Not to take a stand either way, since I think the benefits/disadvantages of the health care bill will have little effect on health care costs, but the number of workers might be a misleading gauge.
 
  • #19
BobG said:
And that would be a sign of improved productivity, right? Doing more with less? Or bureaucracy crowding out the productive parts?

Which is it when private companies layoff employees?

Unlike competition, U.S. values profits over jobs

Which is it when health costs rise? Decreased productivity is increasing the costs? Or new tools and better marketing increasing the number of services people will buy?

Not to take a stand either way, since I think the benefits/disadvantages of the health care bill will have little effect on health care costs, but the number of workers might be a misleading gauge.

I do know of one area where the healthcare bill is affecting cuts - some carriers have reduced the commission structure of it's sales agents.:uhh:
 

1. What is the idea behind "The Case for Small Government"?

The idea behind "The Case for Small Government" is that smaller governments with less control and intervention in citizens' lives will lead to more individual freedom and economic prosperity.

2. How does a small government differ from a large government?
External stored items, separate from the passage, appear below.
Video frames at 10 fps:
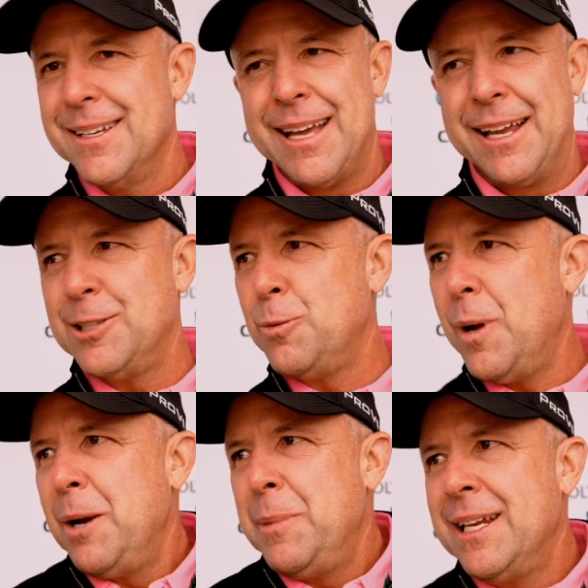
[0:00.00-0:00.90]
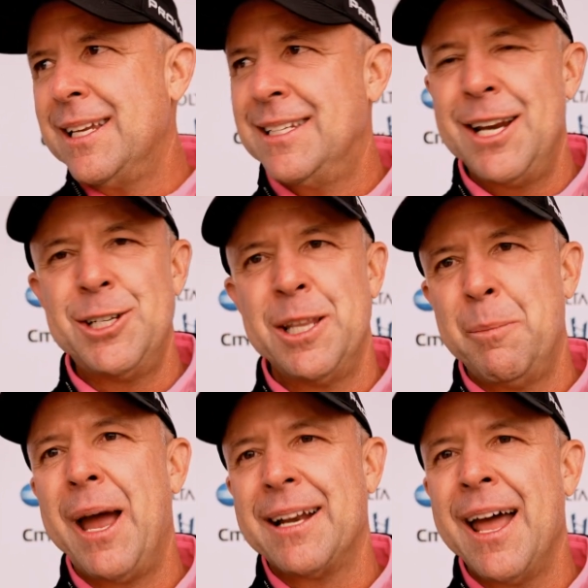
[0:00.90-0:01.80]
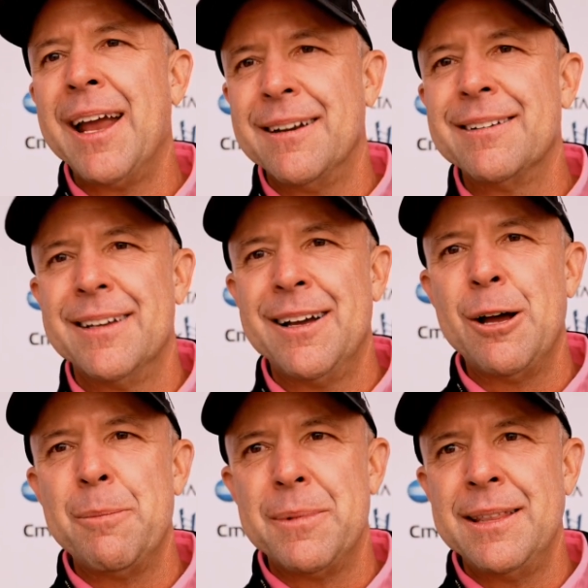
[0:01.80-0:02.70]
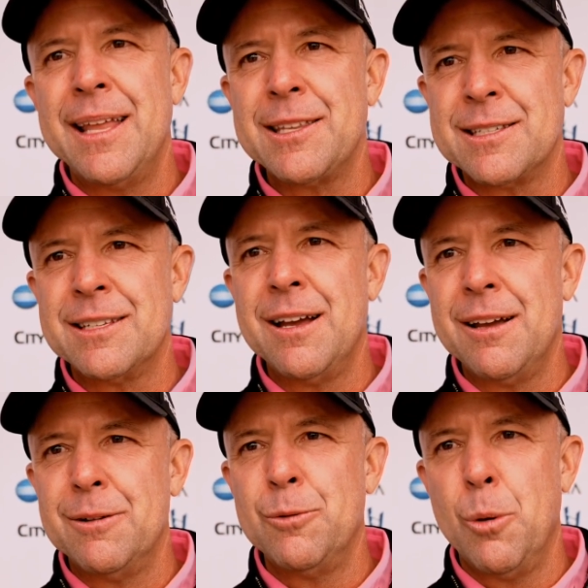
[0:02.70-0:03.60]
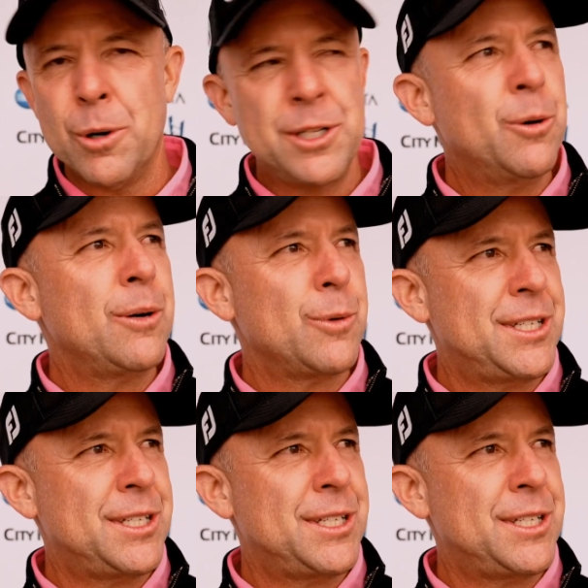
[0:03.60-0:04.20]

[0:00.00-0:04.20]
I just wanted to be in contention in the back nine, and that's what we're doing.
A small government typically has less power and control over its citizens, with fewer regulations and taxes. This allows for more personal freedom and responsibility, whereas a large government may have more regulations and taxes in place to provide more services and benefits to its citizens.
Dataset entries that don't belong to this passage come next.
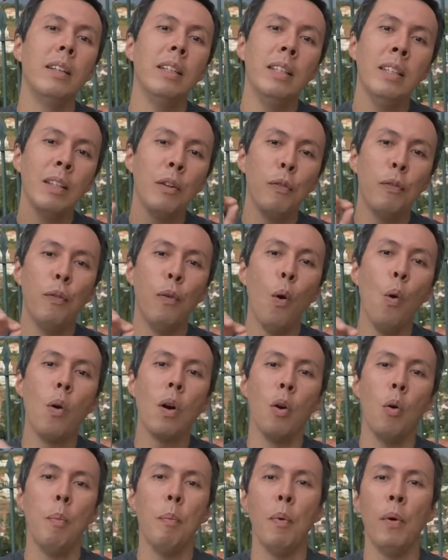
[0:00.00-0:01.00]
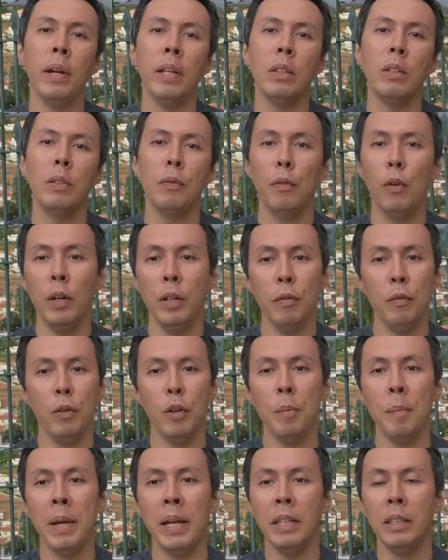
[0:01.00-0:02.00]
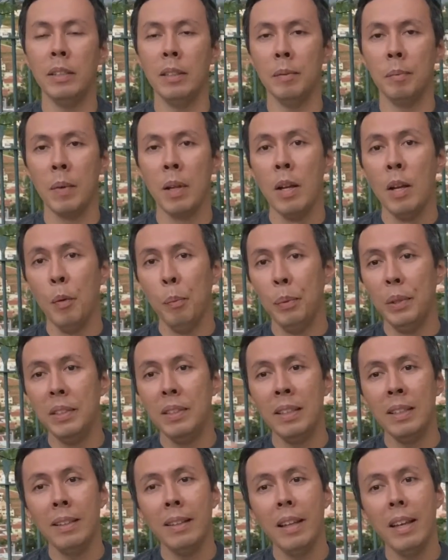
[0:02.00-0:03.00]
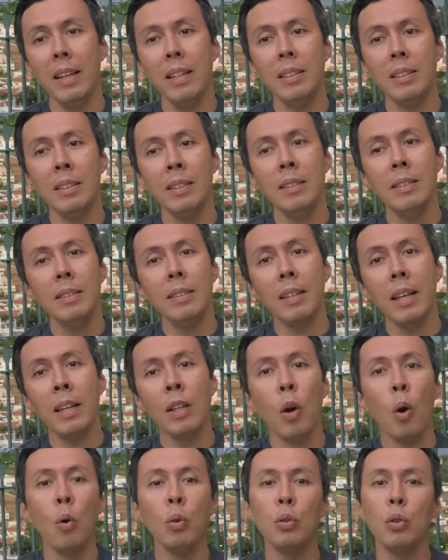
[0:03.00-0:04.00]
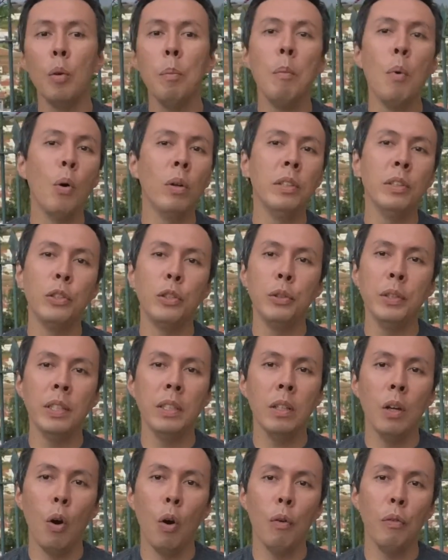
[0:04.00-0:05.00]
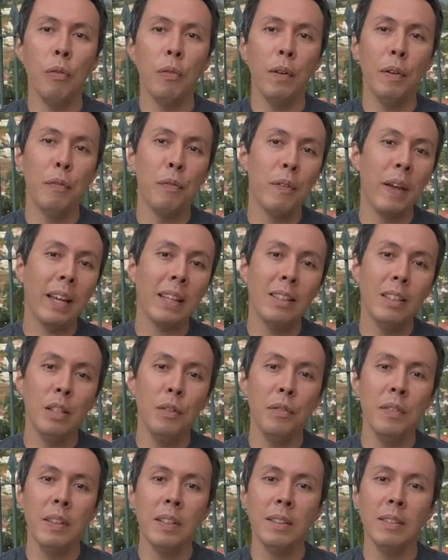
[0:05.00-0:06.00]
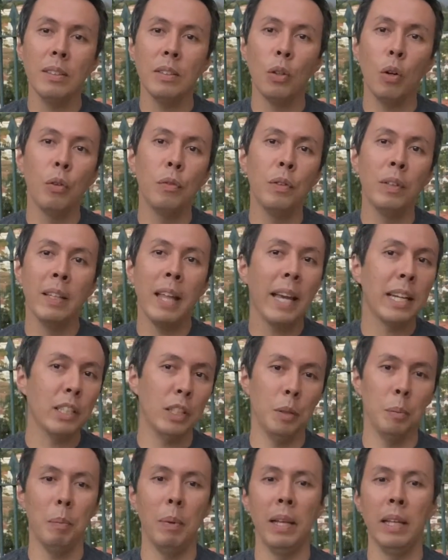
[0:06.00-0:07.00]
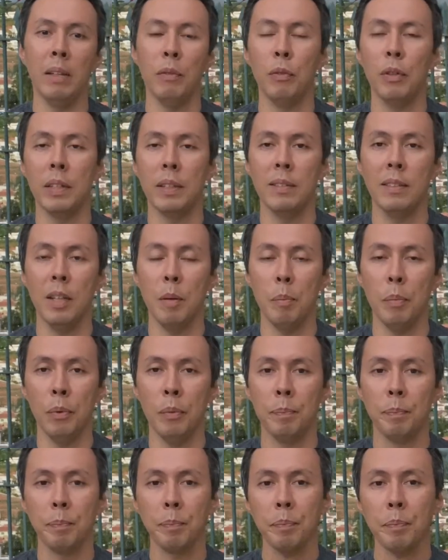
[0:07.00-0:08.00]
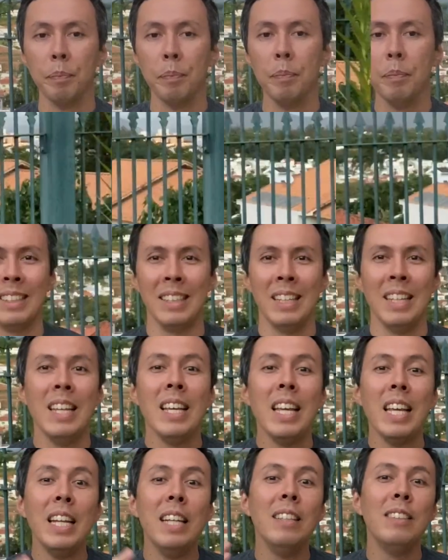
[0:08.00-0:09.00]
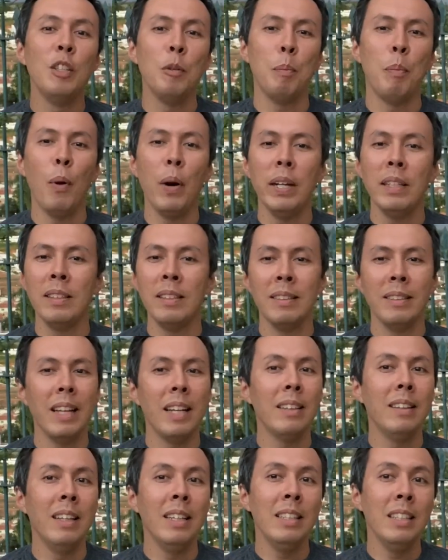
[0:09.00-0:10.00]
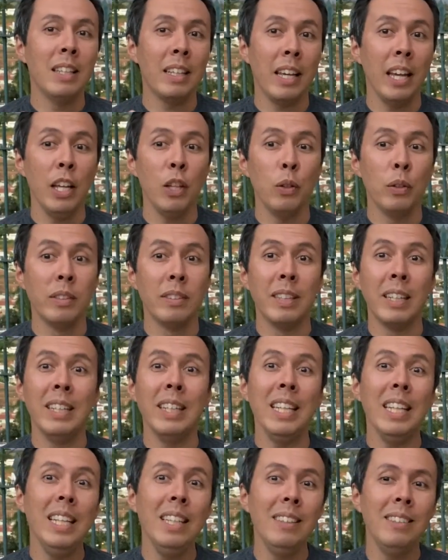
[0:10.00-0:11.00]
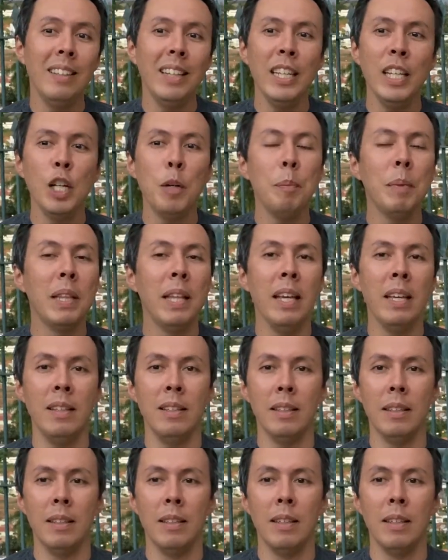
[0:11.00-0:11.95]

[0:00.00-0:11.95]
in a focal point for information, presentations, and also monitoring of effectiveness of an action plan, for example. It is important that the indicators are easily updated,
3. What are the potential benefits of having a small government?

Some potential benefits of having a small government include lower taxes, less government interference in personal and business decisions, and more individual freedom. It may also lead to a more efficient use of resources and a stronger free market economy.

4. Are there any drawbacks to having a small government?

One potential drawback of having a small government is that there may be less funding available for public services and programs. This could also lead to a lack of regulation and oversight, which could potentially harm certain industries or individuals. Additionally, a small government may not have the resources to respond to crises or provide aid in times of need.

5. Are there any real-world examples of successful small government systems?

Some examples of countries with small governments include Switzerland, Singapore, and Hong Kong. These countries have relatively low taxes, minimal government intervention, and high levels of economic freedom and prosperity. However, it is important to note that the success of a small government system depends on many factors and may not be suitable for every country or society.